Le 27 avril dernier, le World Business Council for Sustainable Development (WBCSD / Conseil mondial des entreprises pour le développement durable) qui regroupe 200 des plus grandes entreprises mondiales s’est réuni à Genève. Lors de cette présentation l’accent à été mis sur l’urgence et la nécessité de réduire les émissions de GES (Gaz à Effet de Serre) des bâtiments.
Le but du projet Efficienty Energy in Building (EEB) est de dresser un portrait de l’efficacité énergétique des bâtiments en Europe, Japon, Brésil, Inde, Chine et Etats Unis et de définir de quelle manière réduire efficacement les émissions de GES.
Dans son rapport 2008, l’EEB à mis en lumière le fait que le secteur du bâtiment sous-estimait très largement ses émissions (les situant à moins de 20% des émissions globales) tout en évaluant le surcoût des bâtiments énergétiquement performant à près de 18% alors que la plupart des études récente le situe entre 5 (WBCSD) 10% (US Green Building Council)! Cela marque un réel frein à la mise en œuvre de bâtiments énergétiquement durables.
Lors de la réunion de Genève, le WBCSD à rendu un rapport clair avec des prescriptions d’objectifs très précises : réduire d’ici à 2050 la consommation d’énergie dans le bâtiment de 60%. Son président, Björn Stigson, estime que ces objectifs sont atteignables uniquement si la prise de conscience est immédiate et suivi d’effets concrets. Les objectifs fixés par le Grenelle semblent aller dans le bon sens et la prise de conscience, associée à la mobilisation professionnelle de la filière française, aussi.

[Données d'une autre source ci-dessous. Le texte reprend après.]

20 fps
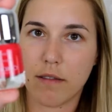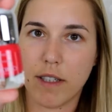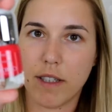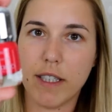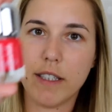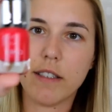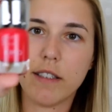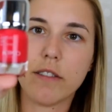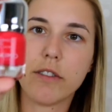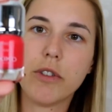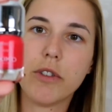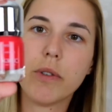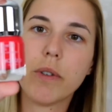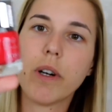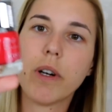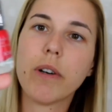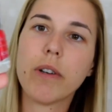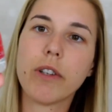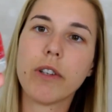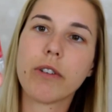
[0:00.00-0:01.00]
In this
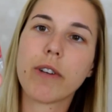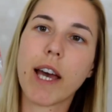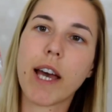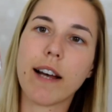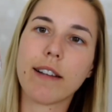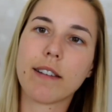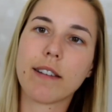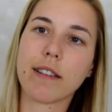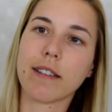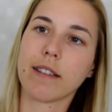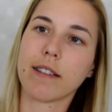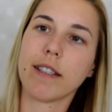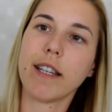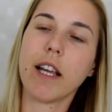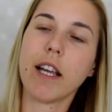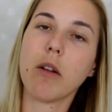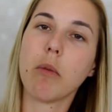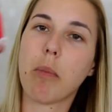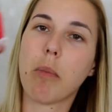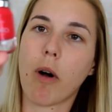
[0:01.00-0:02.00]
duo you get a
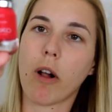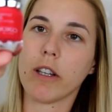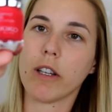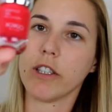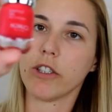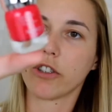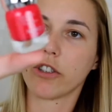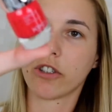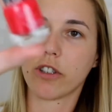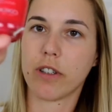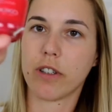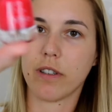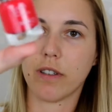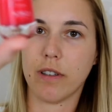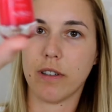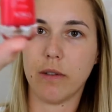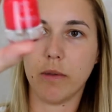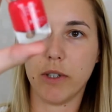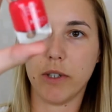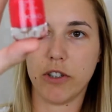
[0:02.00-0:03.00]
nail polish
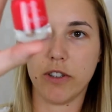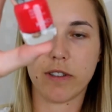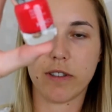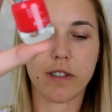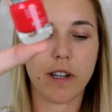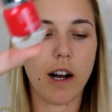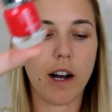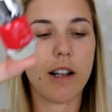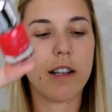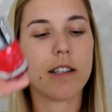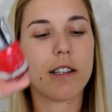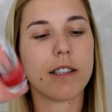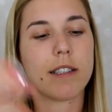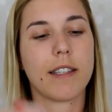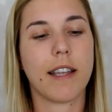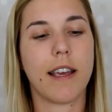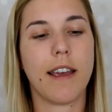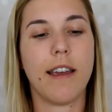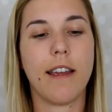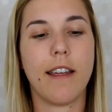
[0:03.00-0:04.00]
which is
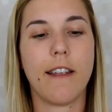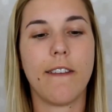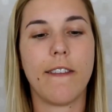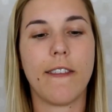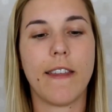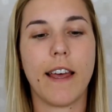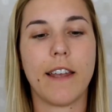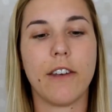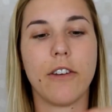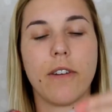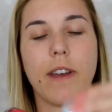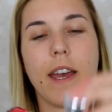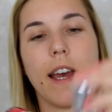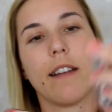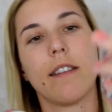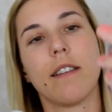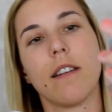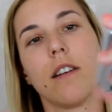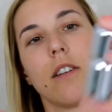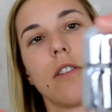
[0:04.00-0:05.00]
colored, and then you
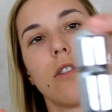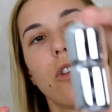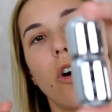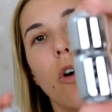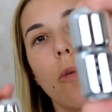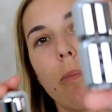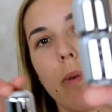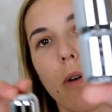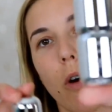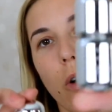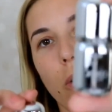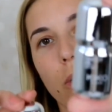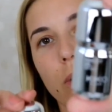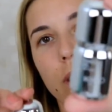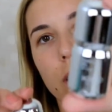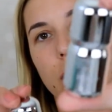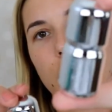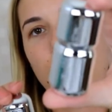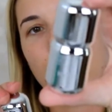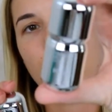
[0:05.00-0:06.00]
get a top coat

Par ailleurs, alors que nous savons aujourd’hui que le bâtiment est une des réserve d’économie carbone les plus facilement utilisable, qui est aujourd’hui responsable de 40% des émissions de GES, nous devrions nous interroger sur l’avenir des zone les plus urbanisées, donc les plus ‘consommatrice’ de bâtiments si l’évolution actuelle du climat engendrait une hausse de la température moyenne de quelques degrés. L’article de Béatrice Heraud accessible sur NOVETHIC y répond en partie.
On s’aperçoit finalement aujourd’hui que l’emplacement est majeur dans la stratégie patrimoniale des ménages et que se mettre en périphérie maintenant parce que c’est moins cher, ce n’est pas seulement se retrouver otage demain du prix des transports, c’est aussi prendre un risque non négligeable de dévalorisation de son patrimoine.
weezim.com n’est pas la réponse à tout cela, mais un outil d’aide à la décision, et catalyseur de la tendance du marché immobilier : faible performances énergétiques = faible valorisation patrimoniale!
Il est intéressant de noter que la coprésidence du projet EEB est assurée par LAFARGE, et que parmi les 12 autres entreprises impliquées, on trouve EDF Group et GDF Suez.
Encourageant, mais pas forcément rassurant si l’on se limite à penser que l’électricité ‘nucléaire’ est une énergie d’avenir car peu émissive de GES… La réduction de la consommation d’énergie est devenu en quelques années (mois?) une question d’intérêt publique, et c’est tant mieux, mais pas encore d’intérêt écologique.